After that, define the selfi object using:

from pyselfi.selfi import selfi
selfi=selfi(fname,pool_prefix,pool_suffix,prior,blackbox,theta_0,Ne,Ns,Delta_theta,phi_obs)

or an instance of a child class, such as:

from pyselfi.power_spectrum.selfi import power_spectrum_selfi
selfi=power_spectrum_selfi(fname,pool_prefix,pool_suffix,prior,blackbox,
                           theta_0,Ne,Ns,Delta_theta,phi_obs)

fname corresponds to the name of an hdf5 file where results will be saved (and from which they can be loaded if they have been precomputed). pool_prefix and pool_suffix are the prefix and suffix of simulation pool filenames, so that a pool is identified by pool_prefix{d}poolsufffix where \(d\) runs from \(0\) to \(S\) (\(0\) for the expansion point and \(1\) to \(S\) for all possible directions in parameter space). theta_0 is the expansion point (a vector of size \(S\)). Ne is the number of required simulations at the expansion point (\(N_0\) in the notations of Leclercq et al. 2019), Ns the number of required simulations at each of the expansion points (\(N_s\) in the notations of Leclercq et al. 2019), and Delta_theta the step size for finite differencing (\(h\) in the notations of Leclercq et al. 2019).

Child objects of the base selfi class may require additional attributes. For more details, see the API documentation.

Computing the prior

The second step is to compute and save the prior (mean, covariance matrix \(\textbf{S}\) and inverse of the covariance matrix \(\textbf{S}^{-1}\)). This is achieved using:

selfi.compute_prior()
selfi.save_prior()

If the prior has already been computed and saved to the pySELFI output file, it can instead simply be loaded using:

selfi.load_prior()

The prior mean and covariance matrix can then be accessed using respectively selfi.prior.mean and selfi.prior.covariance.

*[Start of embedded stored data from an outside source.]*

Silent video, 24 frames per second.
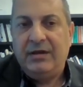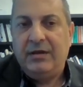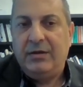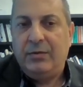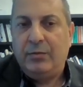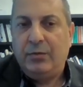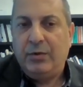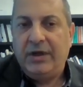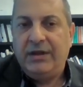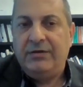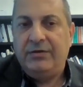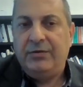
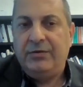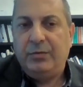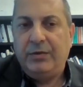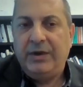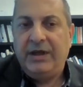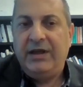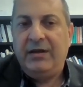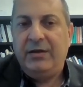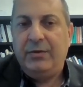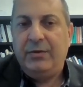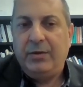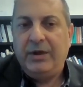what,
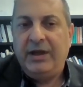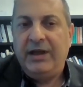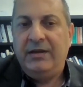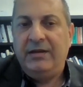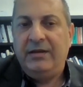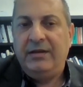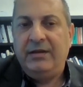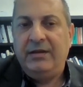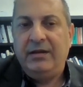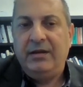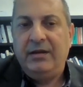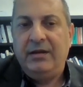where,
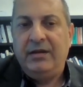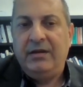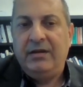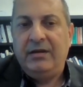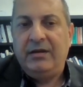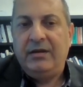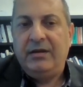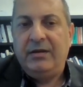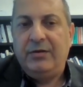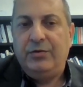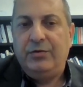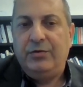when,
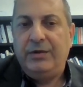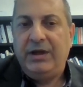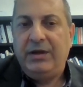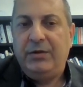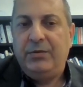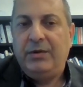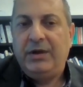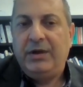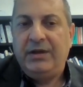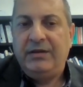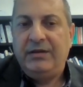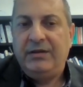doing
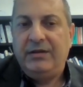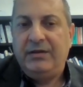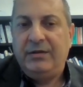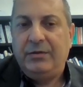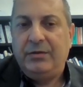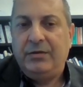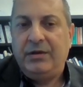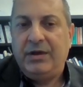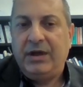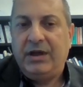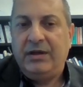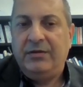what,
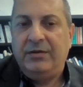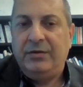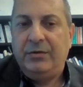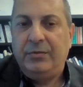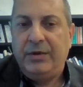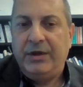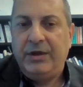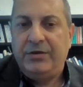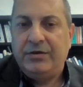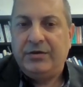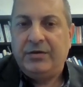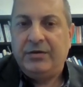or under
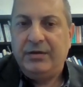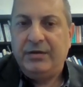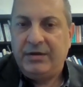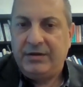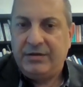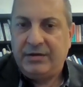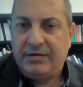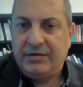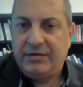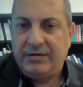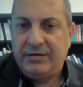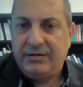which
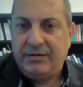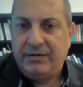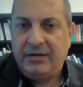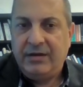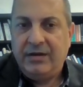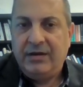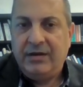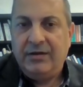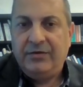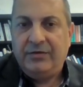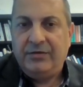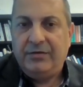conditions.
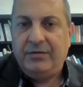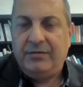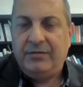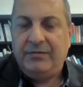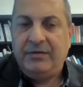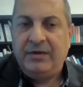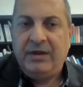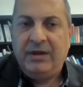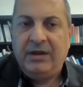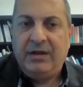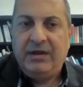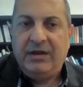So
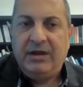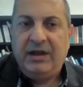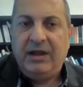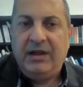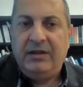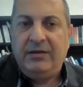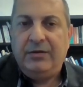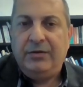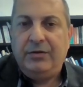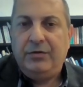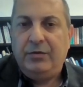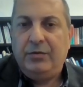
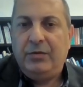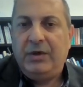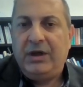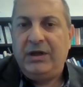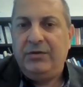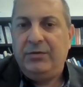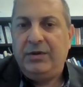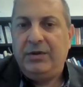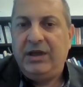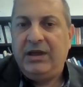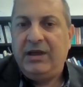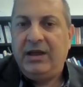related to what,
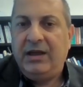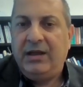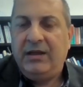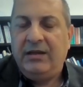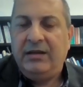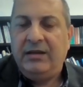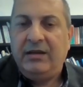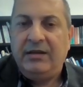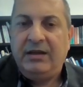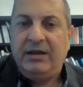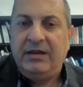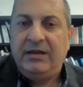we
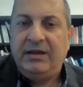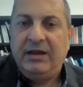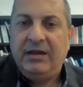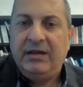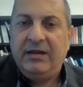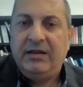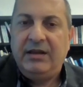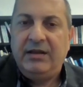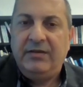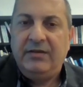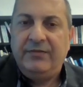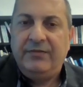can detect
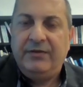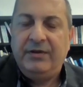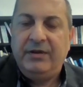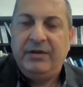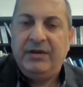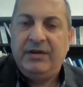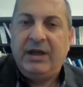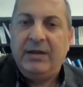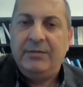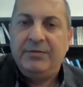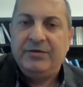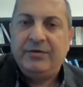the different
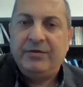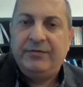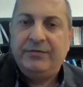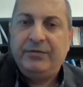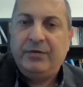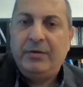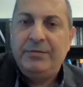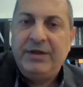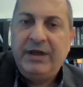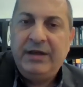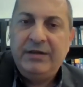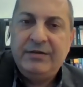types of
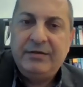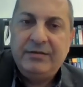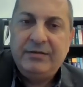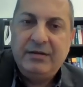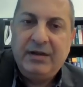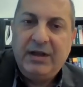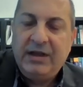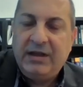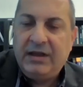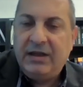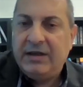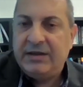objects
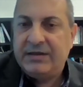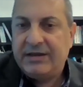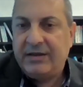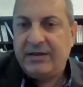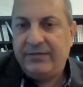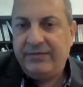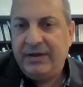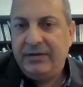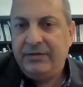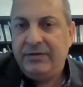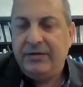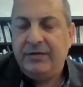like
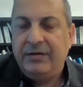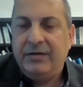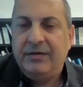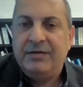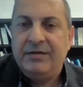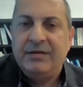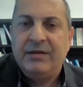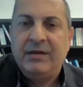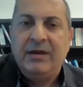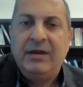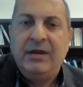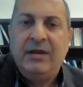
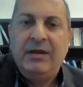excavators,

Running the necessary simulations

The third step is to run or load the necessary simulations, it is typically the expensive step. This is achieved using:

selfi.run_simulations()

if one wants to run or load all the simulations at once. To take advantage of the parallelization potential, it is also possible to use:

selfi.run_simulations(d)

where \(d\) is an integer from \(0\) to \(S\) or a list of integers from \(0\) to \(S\).

Since pySELFI uses the concept of simulation pool, it will first try to load as many simulations as possible from the specified pool files, then run any additional simulation required. Therefore, if all simulations have been precomputed, this step only consists in loading the results.

Computing the effective likelihood

The fourth step is to compute and save the effective likelihood (covariance matrix of the summaries at the expansion point \(\textbf{C}_0\) and its inverse \(\textbf{C}_0^{-1}\), and gradient of the average blackbox \(\boldsymbol{\nabla}\textbf{f}_0\)). This is achieved using:

selfi.compute_likelihood()
selfi.save_likelihood()

This step assumes that the necessary simulations are accessible.

If the effective likelihood has already been computed and saved to the pySELFI output file, it can instead simply be loaded using:

selfi.load_likelihood()

This covariance matrix at the expansion point and the gradient of the blackbox are then accessed using respectively selfi.likelihood.C_0 and selfi.likelihood.grad_f.

Computing the effective posterior

The fifth step is to compute and save the effective posterior (mean \(\boldsymbol{\gamma}\) and covariance matrix \(\boldsymbol{\Gamma}\)). This is achieved using:

selfi.compute_posterior()
selfi.save_posterior()

This step assumes that the prior and effective likelihood have been computed.

If the effective likelihood has already been computed and saved to the pySELFI output file, it can instead simply be loaded using:

selfi.load_posterior()

The effective posterior mean and covariance matrix can then be accessed using respectively selfi.posterior.mean and selfi.posterior.covariance: these are the end products of pySELFI.